I think we must move in different circles. As I said I'm speaking for the men I know well and socialise with. None of them would think this was normal or acceptable nor that the sort of pub you describe is normal or acceptable. And we don't do girls or lads' nights out.

WhirlpoolGalaxyM51 Sun 07-Jun-15 14:33:31

Well sure but you can't then extrapolate that most men in the UK are like your DH, and anyone who says that actually they think your DH is the exception rather than the rule is being vile.

LassUnparalleled Sun 07-Jun-15 14:35:07

But whirlpool you are doing plenty of extrapolating of what men are like . This pub sounds vile. It's very little different from a lap dancing club. Plenty of men find them unacceptable.

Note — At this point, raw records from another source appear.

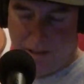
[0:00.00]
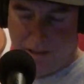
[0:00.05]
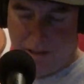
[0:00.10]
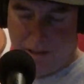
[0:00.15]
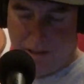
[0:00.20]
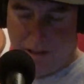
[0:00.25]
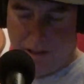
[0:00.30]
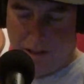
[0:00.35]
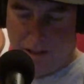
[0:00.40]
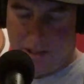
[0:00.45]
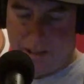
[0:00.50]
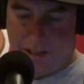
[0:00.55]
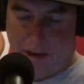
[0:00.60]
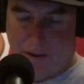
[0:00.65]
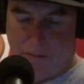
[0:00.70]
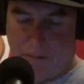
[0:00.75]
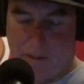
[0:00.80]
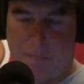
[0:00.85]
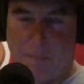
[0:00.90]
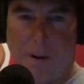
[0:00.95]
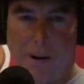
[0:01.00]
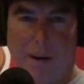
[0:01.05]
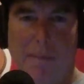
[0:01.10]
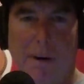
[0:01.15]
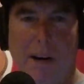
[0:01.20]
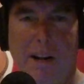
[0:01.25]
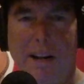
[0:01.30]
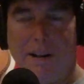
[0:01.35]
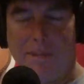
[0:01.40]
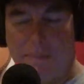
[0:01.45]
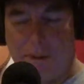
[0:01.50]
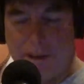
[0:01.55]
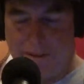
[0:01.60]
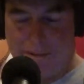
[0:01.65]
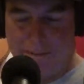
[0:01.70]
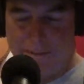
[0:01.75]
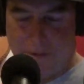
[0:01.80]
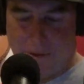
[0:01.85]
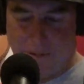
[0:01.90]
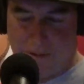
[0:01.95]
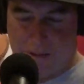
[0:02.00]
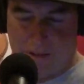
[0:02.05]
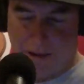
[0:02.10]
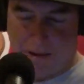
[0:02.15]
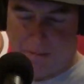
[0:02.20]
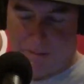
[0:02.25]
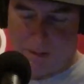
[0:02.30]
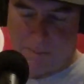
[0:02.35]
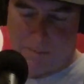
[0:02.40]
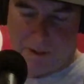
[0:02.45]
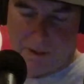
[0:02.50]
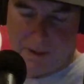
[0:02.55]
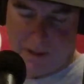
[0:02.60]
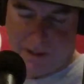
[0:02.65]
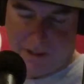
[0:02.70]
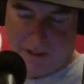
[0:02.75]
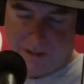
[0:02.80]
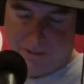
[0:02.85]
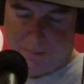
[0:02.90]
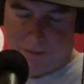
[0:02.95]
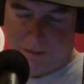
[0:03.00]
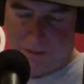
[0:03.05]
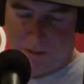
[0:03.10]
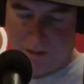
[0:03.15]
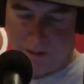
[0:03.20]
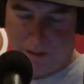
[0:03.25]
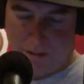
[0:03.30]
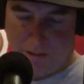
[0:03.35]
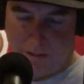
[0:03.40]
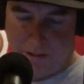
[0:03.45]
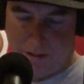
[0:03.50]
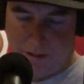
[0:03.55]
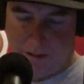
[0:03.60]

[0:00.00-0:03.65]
It's not my phone is not responding anymore, so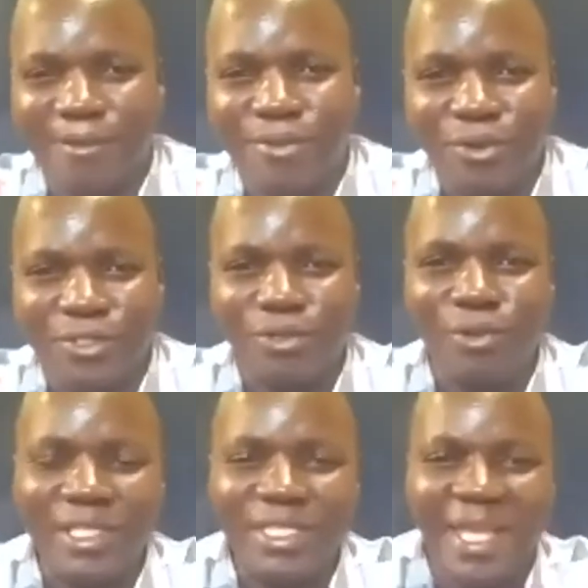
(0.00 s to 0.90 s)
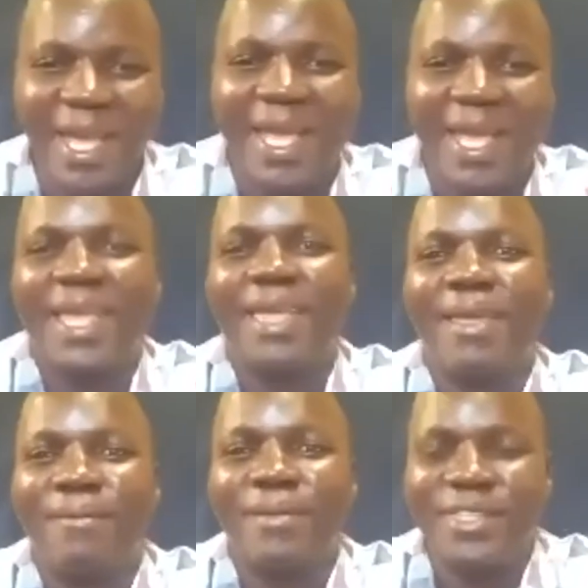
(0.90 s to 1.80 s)
Because solids are
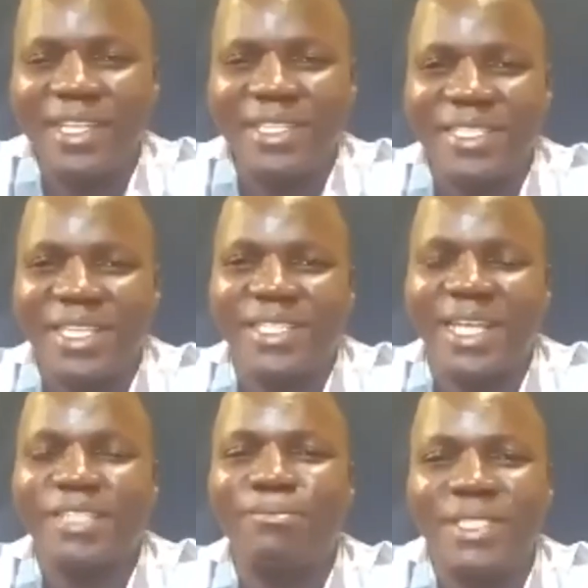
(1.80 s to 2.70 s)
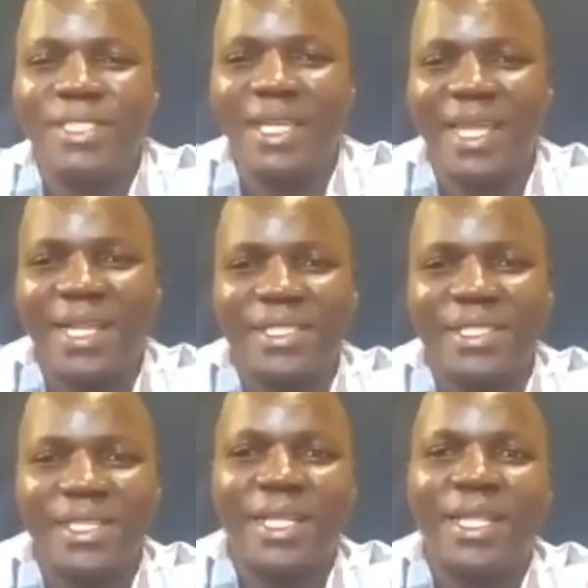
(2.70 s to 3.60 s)
things, just
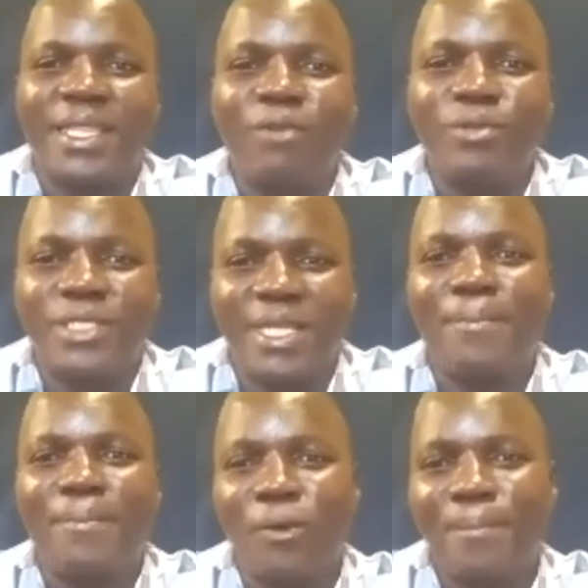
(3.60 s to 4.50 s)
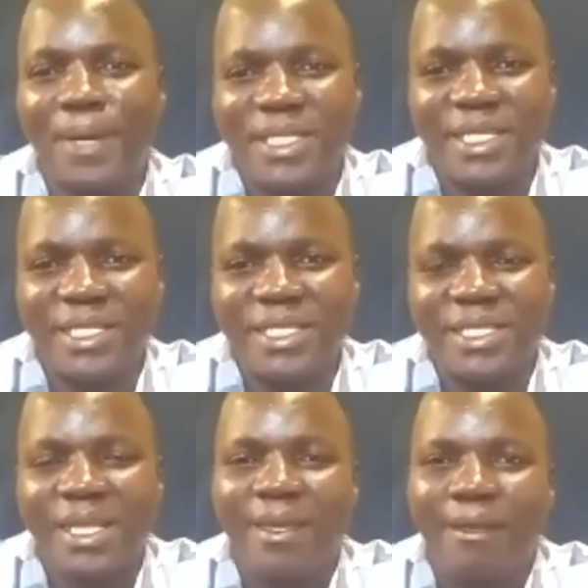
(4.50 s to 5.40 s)
materials, then we say properties.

MakeTeaNotWar Sun 07-Jun-15 14:36:53

Yes a regular pub, a live music venue on a busy Saturday night in a British seaside town known for its liberal attitudes. The film looked v 70s so whether it was meant to be kitsch and cool perhaps but I thought it was wildly inappropriate. The men in our group feigned embarrassment but I think they enjoyed it, I heard salacious comments from the other men in the pub, the women in our group found it v off-putting and awkward. I'd never been to this pub before so i don't know if it's a "thing". I've tweeted them, no response yet.

LassUnparalleled Sun 07-Jun-15 14:38:13

, and anyone who says that actually they think your DH is the exception rather than the rule is being vile

I did not say that . I said the pub was vile but you were being unreasonable in saying most/all men would have no problem with it.

LassUnparalleled Sun 07-Jun-15 14:41:10

OP I'm still puzzled why you and the other women didn't vote with your feet. If the men in your group were genuinely embarrassed then presumably they would have left with you; if they stayed, well a useful indicator of what they are really thinking.